# Tee Hee Hee



## wyldkat49766 (Apr 21, 2007)

A husband had just finished reading a new book
entitled, 'You Can Be THE MAN of Your House.'

He stormed into the kitchen and announced to his wife:

'From now on, you need to know that I am the man
of this house and my word is Law. You will prepare me a
gourmet meal tonight, and when I'm finished eating
my meal, you will serve me a sumptuous dessert. 

After dinner, you are going to go upstairs with me and
we will have the kind of sex that I want. Afterward, you
will draw me a bath so I can relax. You will wash my back
and towel me dry and bring me my robe.
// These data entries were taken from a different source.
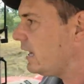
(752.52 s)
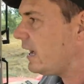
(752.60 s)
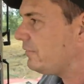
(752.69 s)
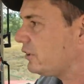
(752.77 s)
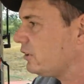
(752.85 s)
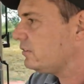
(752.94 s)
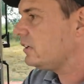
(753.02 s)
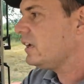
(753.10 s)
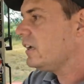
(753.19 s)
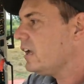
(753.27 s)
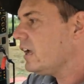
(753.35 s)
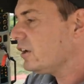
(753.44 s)
uh, have a good
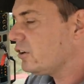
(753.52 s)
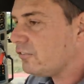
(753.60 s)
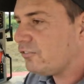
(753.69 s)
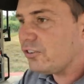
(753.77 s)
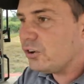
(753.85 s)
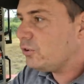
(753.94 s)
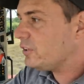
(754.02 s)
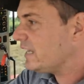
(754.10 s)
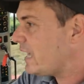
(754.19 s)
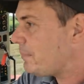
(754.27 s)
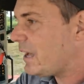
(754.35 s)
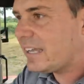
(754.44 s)
good food
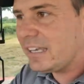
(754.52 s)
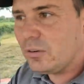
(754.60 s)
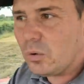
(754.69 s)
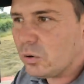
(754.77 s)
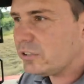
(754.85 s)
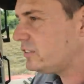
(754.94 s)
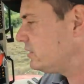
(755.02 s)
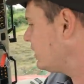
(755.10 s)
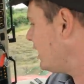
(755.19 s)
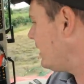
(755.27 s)
and get back in order to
Then, you will
massage my feet and hands. 
Then tomorrow, guess who's going to dress me
and comb my hair?'


The wife replied without even a blink, ' Our local funeral
director would be my first guess'.


----------



## RIVER LADY (Jun 13, 2005)

:lol:


----------



## susie2005777 (May 29, 2008)

That joke is way too funny....OMG...dying laughing here...Thanks for the laugh!!


----------



## Bellyup (Nov 13, 2007)

That was a joke ? I thought that was the way it is.


----------



## RIVER LADY (Jun 13, 2005)

Bellyup said:


> That was a joke ? I thought that was the way it is.


Here, allow me to pinch you and wake you from your dream.:lol:


----------



## susie2005777 (May 29, 2008)

RIVER LADY said:


> Here, allow me to pinch you and wake you from your dream.:lol:


I think he was referring to the last part, about the funeral director...Bellyup~~no joke :lol:...and btw~~your name is appropriate for this posting...LMAO :evilsmile


----------



## RIVER LADY (Jun 13, 2005)

susie2005777 said:


> I think he was referring to the last part, about the funeral director...Bellyup~~no joke :lol:...and btw~~your name is appropriate for this posting...LMAO :evilsmile


 
That's ok. I'd still like to pinch him.:lol: His name is very appropriate.:lol:


----------



## Bellyup (Nov 13, 2007)

No pinching... well okay :evilsmile

Now stop reading this forum and make some supper.


----------



## LyonArmonial (Nov 17, 2008)

*laughs and shakes my head* thats like going to a rally for feminists and telling them to go home "where they belong" and make dinner.....BAD idea!!!

hmmm...lets taunt the women holding the high powered rifles.....sounds like a good plan to me!


----------